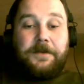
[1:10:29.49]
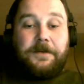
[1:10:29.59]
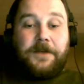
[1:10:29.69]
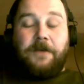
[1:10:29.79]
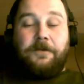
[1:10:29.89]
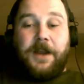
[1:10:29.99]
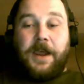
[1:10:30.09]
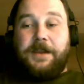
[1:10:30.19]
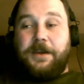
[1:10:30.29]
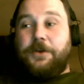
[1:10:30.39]
Not when I
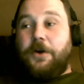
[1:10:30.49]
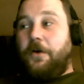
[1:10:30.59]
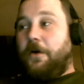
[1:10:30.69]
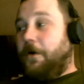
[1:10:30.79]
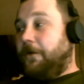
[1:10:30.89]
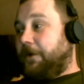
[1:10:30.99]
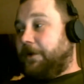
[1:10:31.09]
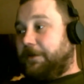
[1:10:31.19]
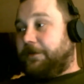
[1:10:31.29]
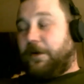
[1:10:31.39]
can go over
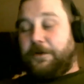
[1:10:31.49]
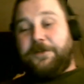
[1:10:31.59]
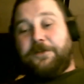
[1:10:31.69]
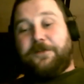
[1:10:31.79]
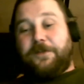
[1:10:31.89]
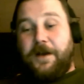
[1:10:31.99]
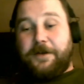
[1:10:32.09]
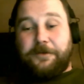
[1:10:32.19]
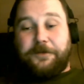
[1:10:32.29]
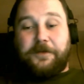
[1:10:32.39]
to Sergeant
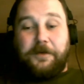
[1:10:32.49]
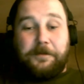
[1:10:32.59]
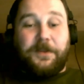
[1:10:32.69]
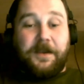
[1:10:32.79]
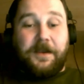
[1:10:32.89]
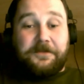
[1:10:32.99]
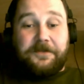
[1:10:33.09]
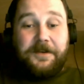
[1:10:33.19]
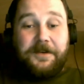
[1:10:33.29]
Slaughter's Surplus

____________

• What this task involves:
Print exactly the lines from the line with "[1:10:31.09]" through the end of the data, both ends included, and print no pictures.

• Response to this task:
[1:10:31.09]
[1:10:31.19]
[1:10:31.29]
[1:10:31.39]
can go over
[1:10:31.49]
[1:10:31.59]
[1:10:31.69]
[1:10:31.79]
[1:10:31.89]
[1:10:31.99]
[1:10:32.09]
[1:10:32.19]
[1:10:32.29]
[1:10:32.39]
to Sergeant
[1:10:32.49]
[1:10:32.59]
[1:10:32.69]
[1:10:32.79]
[1:10:32.89]
[1:10:32.99]
[1:10:33.09]
[1:10:33.19]
[1:10:33.29]
Slaughter's Surplus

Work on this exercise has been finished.